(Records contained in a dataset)
++++++

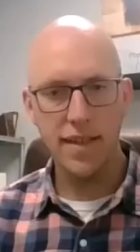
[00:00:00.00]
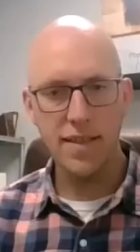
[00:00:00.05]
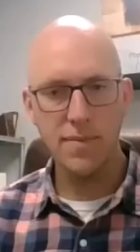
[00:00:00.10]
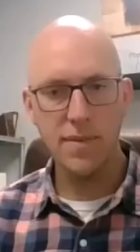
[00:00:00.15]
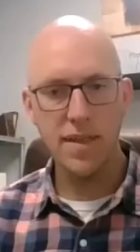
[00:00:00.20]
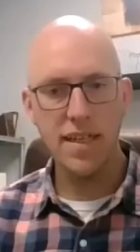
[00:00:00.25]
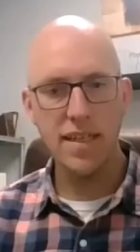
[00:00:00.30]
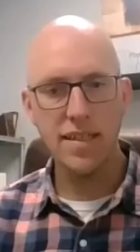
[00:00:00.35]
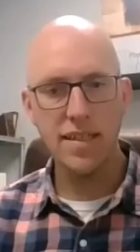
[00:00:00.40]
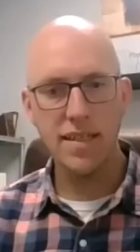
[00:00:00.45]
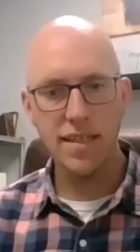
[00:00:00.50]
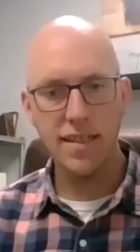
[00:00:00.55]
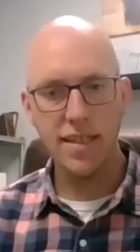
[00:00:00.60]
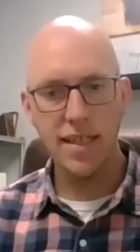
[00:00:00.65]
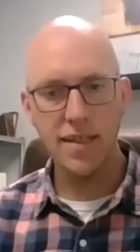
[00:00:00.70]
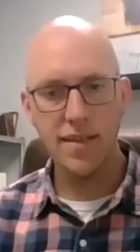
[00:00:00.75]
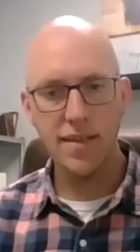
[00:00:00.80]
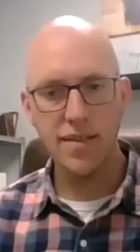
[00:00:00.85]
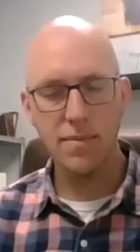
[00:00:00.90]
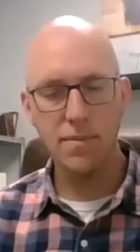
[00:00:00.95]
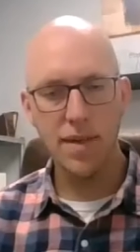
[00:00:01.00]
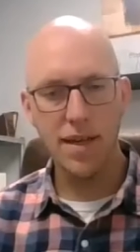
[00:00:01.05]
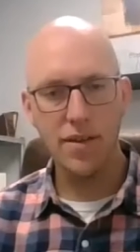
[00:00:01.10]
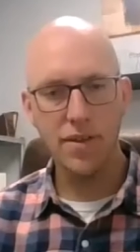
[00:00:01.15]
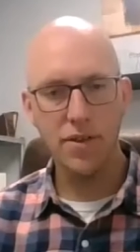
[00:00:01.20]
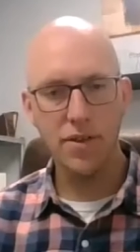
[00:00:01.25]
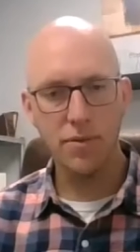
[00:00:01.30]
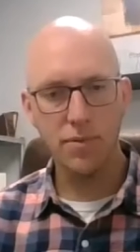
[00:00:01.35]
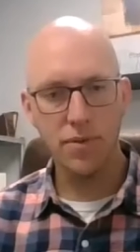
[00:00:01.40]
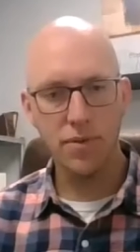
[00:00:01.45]
As many details
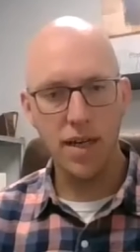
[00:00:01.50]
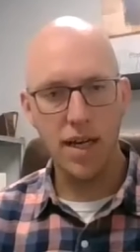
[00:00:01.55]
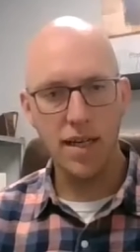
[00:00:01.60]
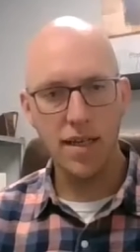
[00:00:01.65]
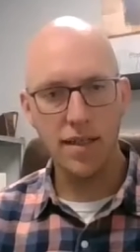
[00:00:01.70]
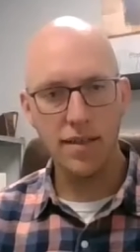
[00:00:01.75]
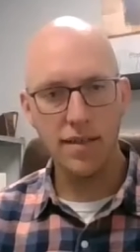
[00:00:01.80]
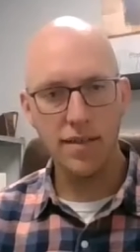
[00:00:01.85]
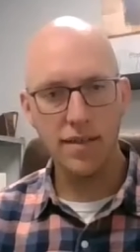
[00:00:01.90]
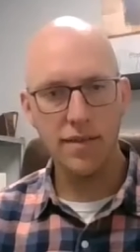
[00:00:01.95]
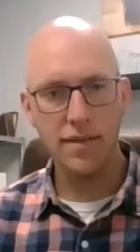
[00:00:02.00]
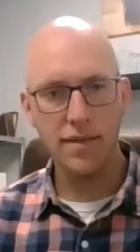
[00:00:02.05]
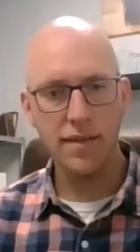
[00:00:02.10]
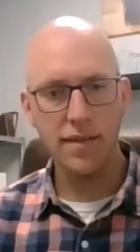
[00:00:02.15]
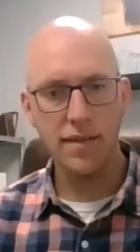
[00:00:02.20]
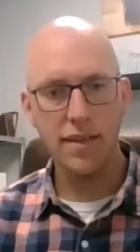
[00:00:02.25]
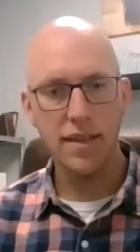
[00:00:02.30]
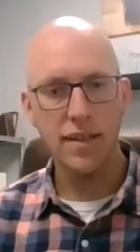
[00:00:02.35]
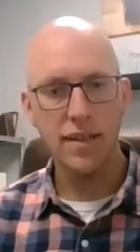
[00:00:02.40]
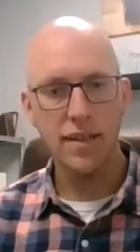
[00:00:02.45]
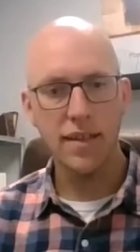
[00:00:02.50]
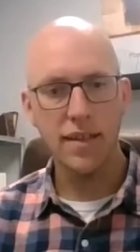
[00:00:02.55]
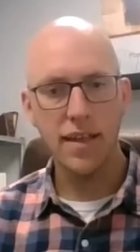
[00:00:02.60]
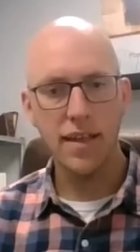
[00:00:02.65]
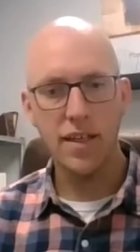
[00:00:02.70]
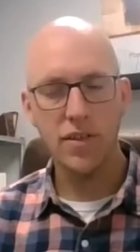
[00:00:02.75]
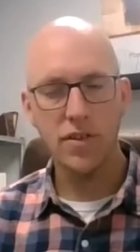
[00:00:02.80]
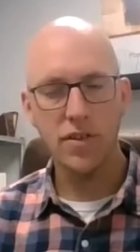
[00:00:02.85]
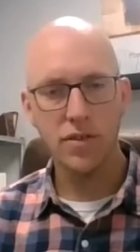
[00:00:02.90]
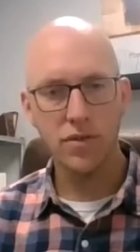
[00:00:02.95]
about your product
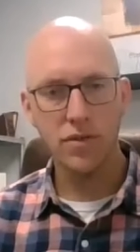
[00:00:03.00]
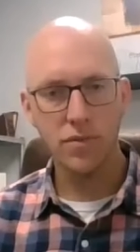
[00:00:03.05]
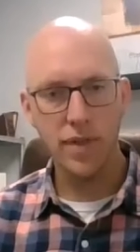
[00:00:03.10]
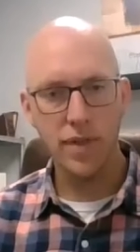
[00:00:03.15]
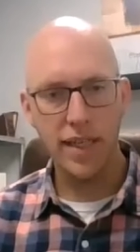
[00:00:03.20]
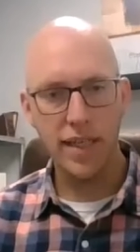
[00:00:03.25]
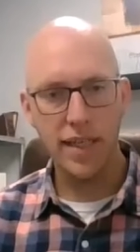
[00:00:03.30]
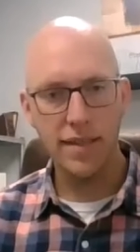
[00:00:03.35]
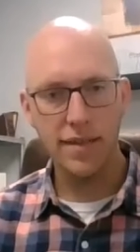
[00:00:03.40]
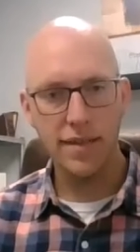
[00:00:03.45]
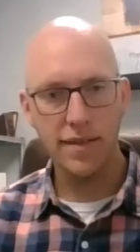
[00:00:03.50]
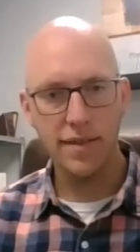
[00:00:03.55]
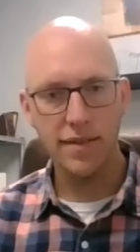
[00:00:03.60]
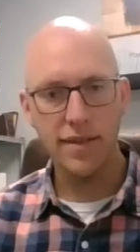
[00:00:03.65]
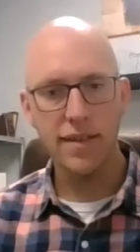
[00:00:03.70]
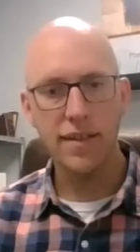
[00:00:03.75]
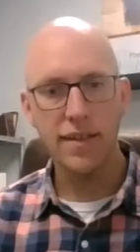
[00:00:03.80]
and your rate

++++++

What to work on: This task calls for the records to be copied exactly, without pictures.

Response to this exercise:
[00:00:00.00]
[00:00:00.05]
[00:00:00.10]
[00:00:00.15]
[00:00:00.20]
[00:00:00.25]
[00:00:00.30]
[00:00:00.35]
[00:00:00.40]
[00:00:00.45]
[00:00:00.50]
[00:00:00.55]
[00:00:00.60]
[00:00:00.65]
[00:00:00.70]
[00:00:00.75]
[00:00:00.80]
[00:00:00.85]
[00:00:00.90]
[00:00:00.95]
[00:00:01.00]
[00:00:01.05]
[00:00:01.10]
[00:00:01.15]
[00:00:01.20]
[00:00:01.25]
[00:00:01.30]
[00:00:01.35]
[00:00:01.40]
[00:00:01.45]
As many details
[00:00:01.50]
[00:00:01.55]
[00:00:01.60]
[00:00:01.65]
[00:00:01.70]
[00:00:01.75]
[00:00:01.80]
[00:00:01.85]
[00:00:01.90]
[00:00:01.95]
[00:00:02.00]
[00:00:02.05]
[00:00:02.10]
[00:00:02.15]
[00:00:02.20]
[00:00:02.25]
[00:00:02.30]
[00:00:02.35]
[00:00:02.40]
[00:00:02.45]
[00:00:02.50]
[00:00:02.55]
[00:00:02.60]
[00:00:02.65]
[00:00:02.70]
[00:00:02.75]
[00:00:02.80]
[00:00:02.85]
[00:00:02.90]
[00:00:02.95]
about your product
[00:00:03.00]
[00:00:03.05]
[00:00:03.10]
[00:00:03.15]
[00:00:03.20]
[00:00:03.25]
[00:00:03.30]
[00:00:03.35]
[00:00:03.40]
[00:00:03.45]
[00:00:03.50]
[00:00:03.55]
[00:00:03.60]
[00:00:03.65]
[00:00:03.70]
[00:00:03.75]
[00:00:03.80]
and your rate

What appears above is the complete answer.